Publié le 27 avr. 2024 à 16:09

  • Amnesty International Côte d'Ivoire présente son rapport annuel 2023/2024 sur fond de violations des règles internationales

Amnesty International Côte d’Ivoire a présenté son rapport annuel 2023/2024, sur fond de violations des règles internationales. Il s’agissait pour l’organisation de dresser un tableau affligeant caractérisé par une répression alarmante des droits humains. C’était le mercredi 24 avril 2024, à Cocody.

Ce rapport annuel met en exergue, la liberté d'expression et de réunion en Côte d’Ivoire. Selon Kokou Hervé Delmas, directeur exécutif d'Amnesty, deux faits majeurs ont montré la situation préoccupante desdits droits. Ce sont entre autres, la liberté d’expression et de réunion, les expulsions forcées et les droits humains.

Selon lui, en septembre 2023, des élections municipales et régionales se sont déroulées pacifiquement, trois ans après les violents affrontements qui avaient marqué l’élection présidentielle.

Mais bien avant, le 9 mars, 26 personnes ont été condamnées à deux ans d'emprisonnement pour trouble à l'ordre public, puis libérées le 22 mars après avoir obtenu un sursis en appel. L'autre cas, il s'agit de l'arrestation de 4 hommes pour avoir arboré des drapeaux russes lors d'un rassemblement du PPA-CI à Yopougon. Ces derniers ont été détenus à la Maison d'arrêt et de correction d'Abidjan, avant d’être ensuite libérés sans inculpation. 

En outre, il fait savoir qu’en Côte d'Ivoire, il existe plusieurs "bonnes lois" sur la liberté d'expression et de réunion, mais fort est de constater qu’il y a un grand blocage au niveau de la mise en pratique.

En ce qui concerne les expulsions forcées, le rapport précise que la municipalité de Yopougon n’a pas tenu compte d’une décision rendue en juillet par le tribunal de première instance, déclarant illégale l’expulsion de 178 familles dans le quartier de Banco Nord Extension 2. En septembre, les autorités ont continué de procéder à des expulsions et de démolir des logements dans ce secteur.

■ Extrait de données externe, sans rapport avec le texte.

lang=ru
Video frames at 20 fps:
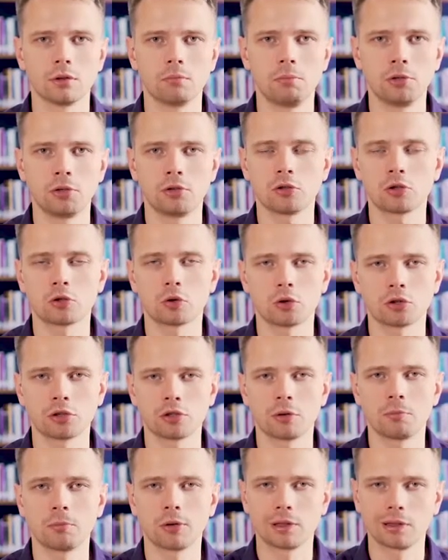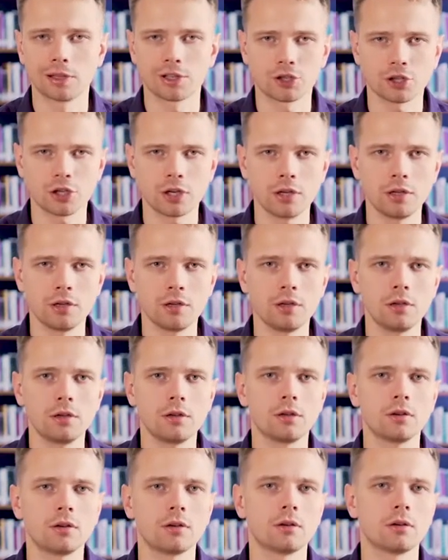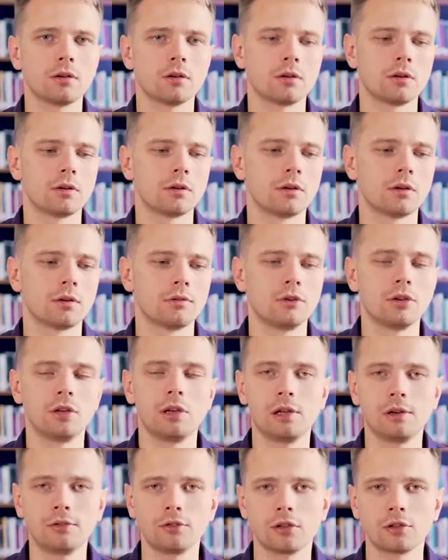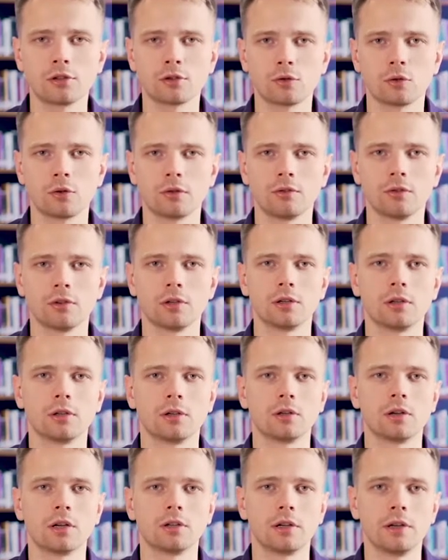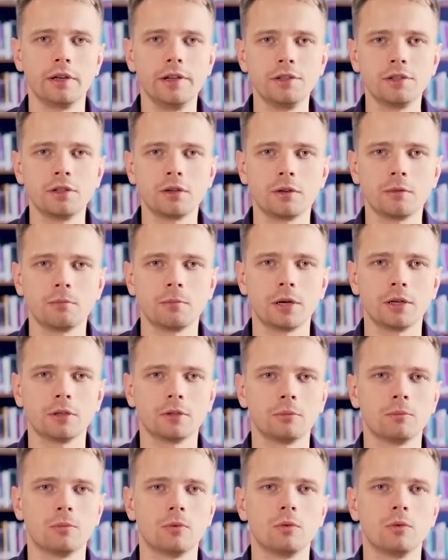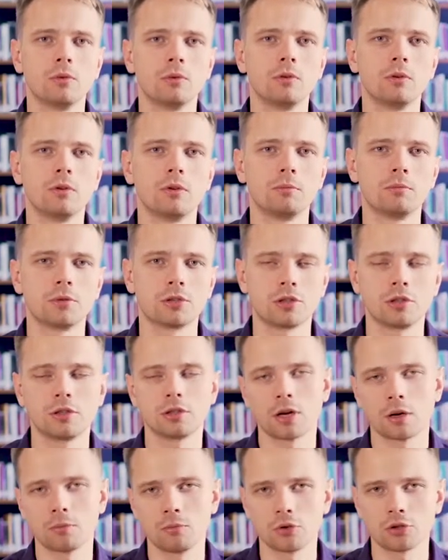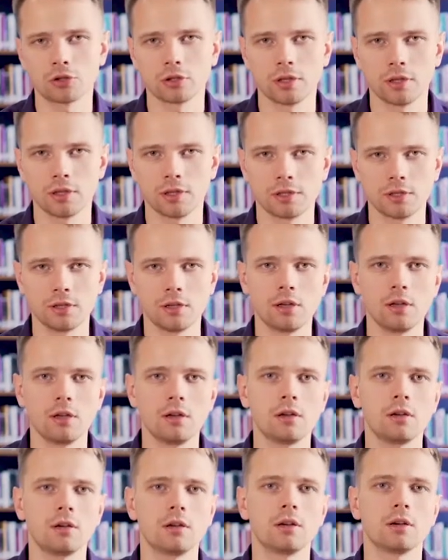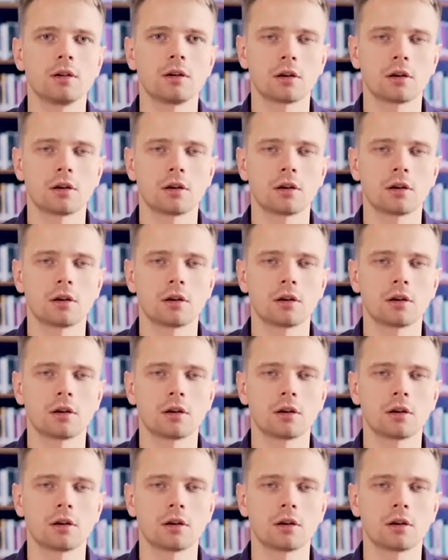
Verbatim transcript: пятистрочных предложений. Вы не Лев Толстой, вы аналитик, поэтому пишите как можно яснее,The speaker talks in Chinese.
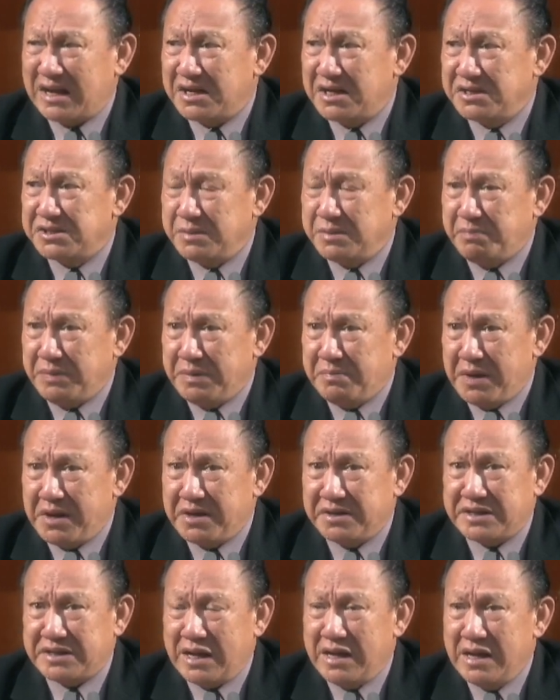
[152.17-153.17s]
个子比别
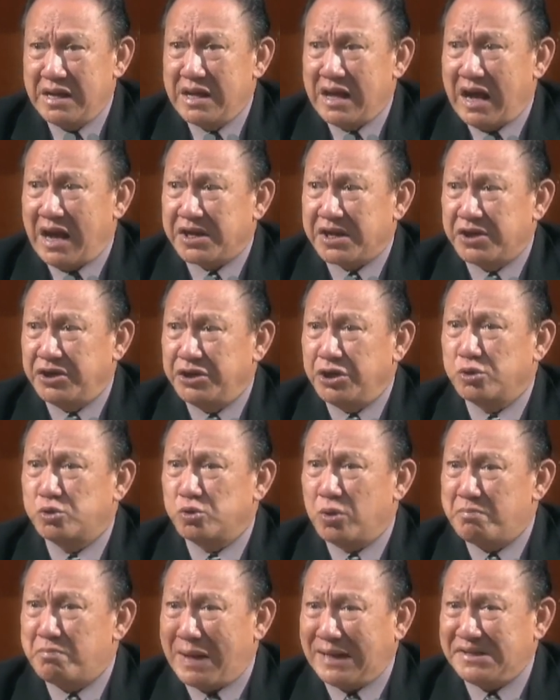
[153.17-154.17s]
人大，还可能
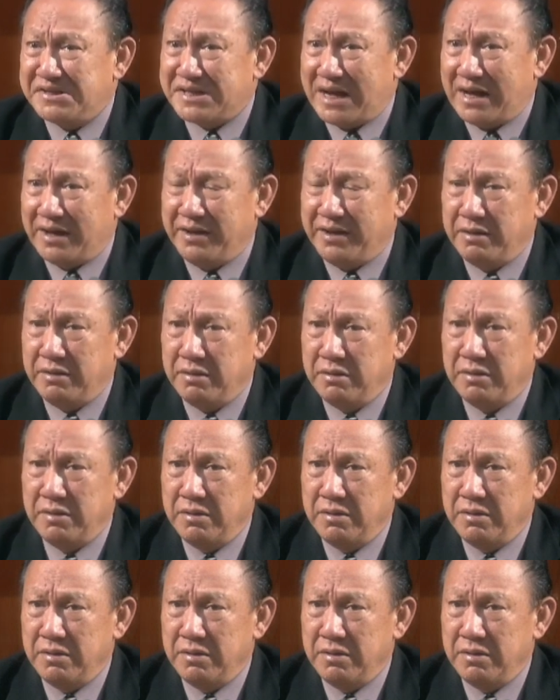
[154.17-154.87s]
做班长呢。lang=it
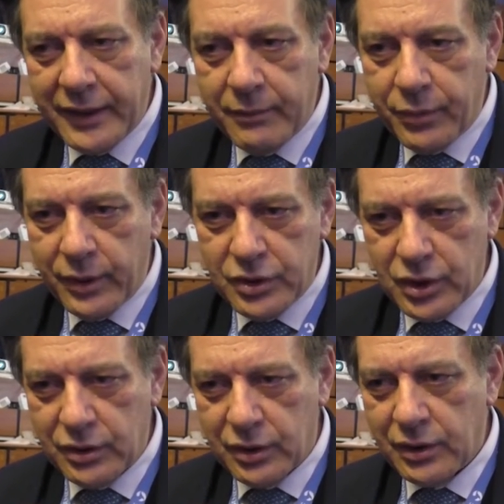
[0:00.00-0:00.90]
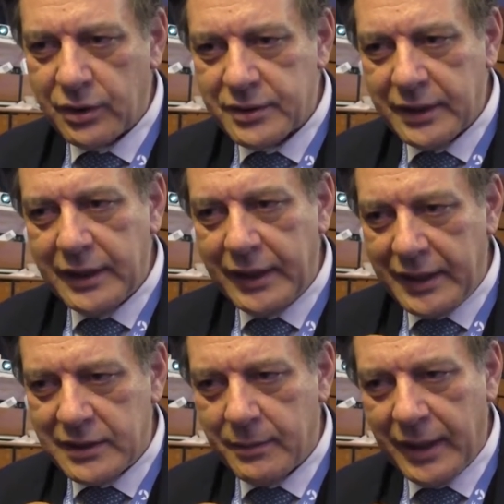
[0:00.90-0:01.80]
che è un po' il centro dei nostri
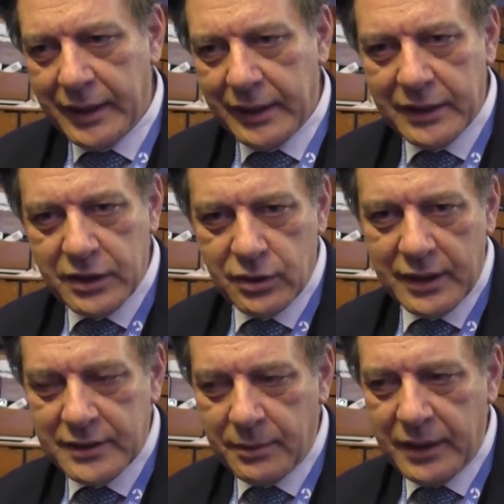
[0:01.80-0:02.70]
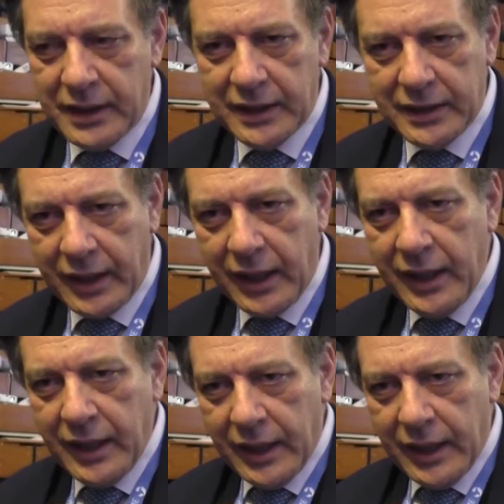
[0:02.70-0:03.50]
interessi ma anche la risonanza magnetica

Par ailleurs, le rapport fait mention des droits des enfants, utilisés à des fins domestiques.

« A l’issue de sa visite en Côte d’Ivoire, le rapporteur spécial des Nations unies sur les formes contemporaines d’esclavage a déclaré avoir été informé durant son séjour que le travail des enfants persist[ait] dans divers secteurs de l’économie, notamment dans l’agriculture, le travail domestique, la vente ambulante et l’exploitation minière artisanale de l’or. Il s’est également dit préoccupé par « le sort des filles qui, soit, font l’objet de traite en provenance des pays de la région pour des fins d’exploitation sexuelle, ou subissent le mariage forcé et le mariage précoce », a-t-il conclu.

Lors de cette rencontre, on pouvait noter la présence de plusieurs représentations diplomatiques européennes en Côte d’Ivoire, des partis politiques et des membres de la société civile.